*** Opening of RECORDS TO PROCESS ***
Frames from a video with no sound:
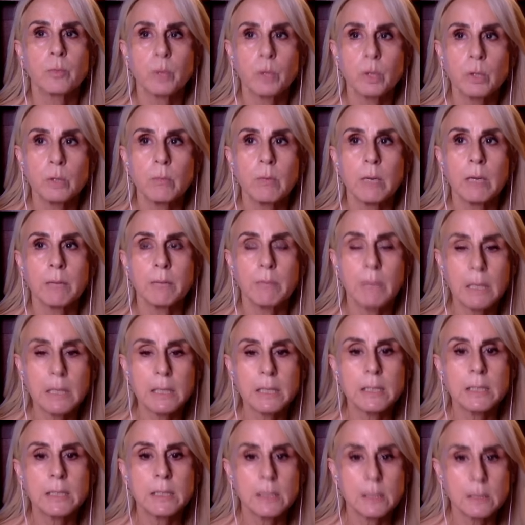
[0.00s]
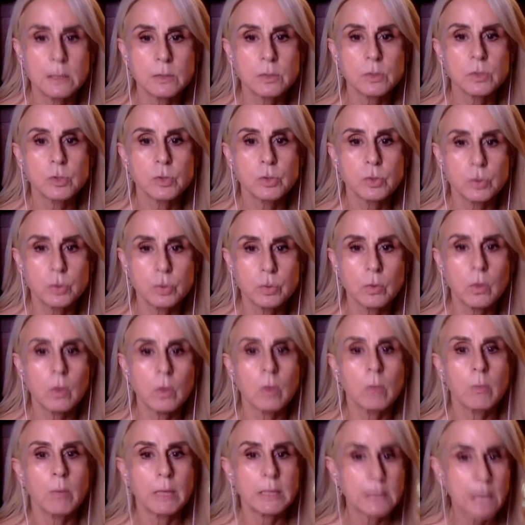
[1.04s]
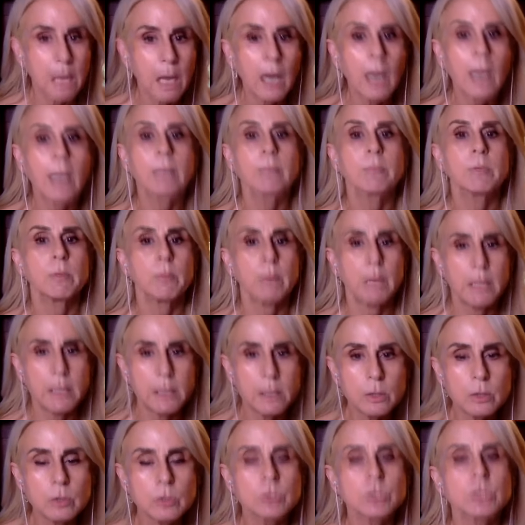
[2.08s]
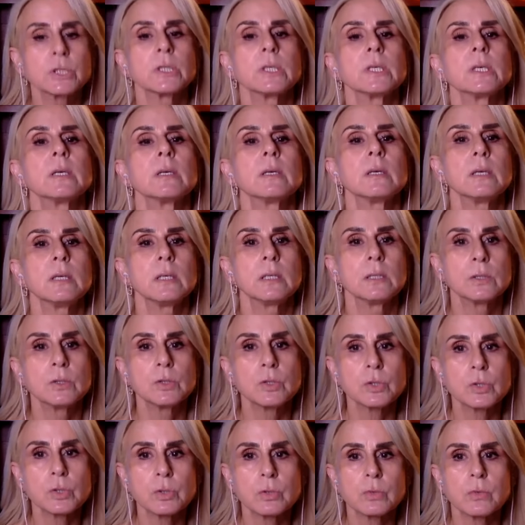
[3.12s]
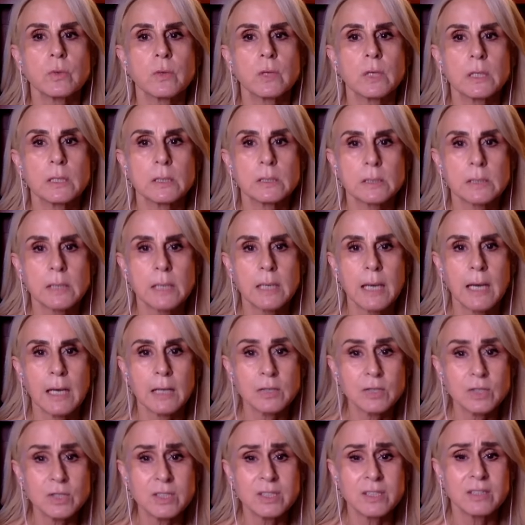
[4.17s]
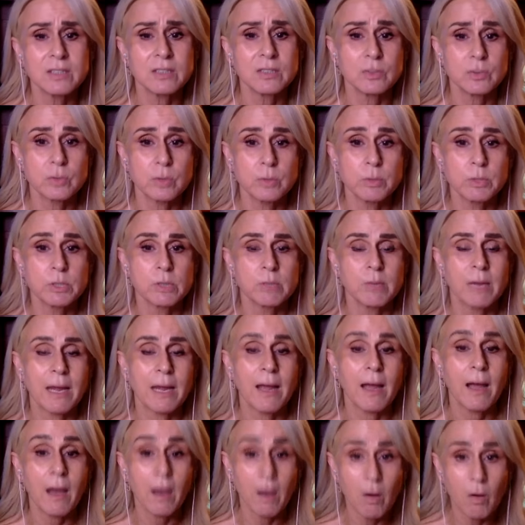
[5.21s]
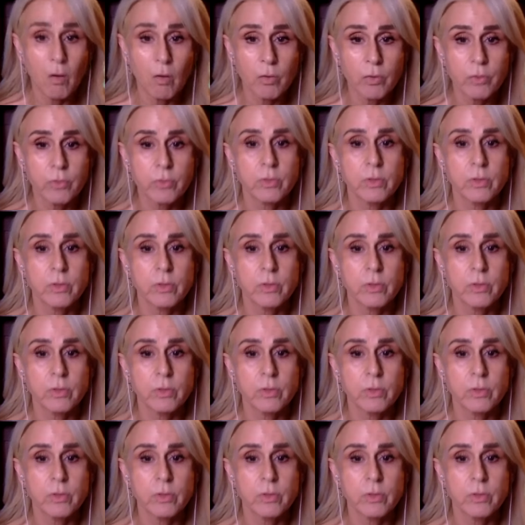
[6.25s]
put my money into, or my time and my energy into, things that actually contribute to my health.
*** Close of RECORDS TO PROCESS ***
| WHAT TO DO |
Repeat the data word for word, excluding any image.

| ANSWER TO THIS TASK |
Frames from a video with no sound:
[0.00s]
[1.04s]
[2.08s]
[3.12s]
[4.17s]
[5.21s]
[6.25s]
put my money into, or my time and my energy into, things that actually contribute to my health.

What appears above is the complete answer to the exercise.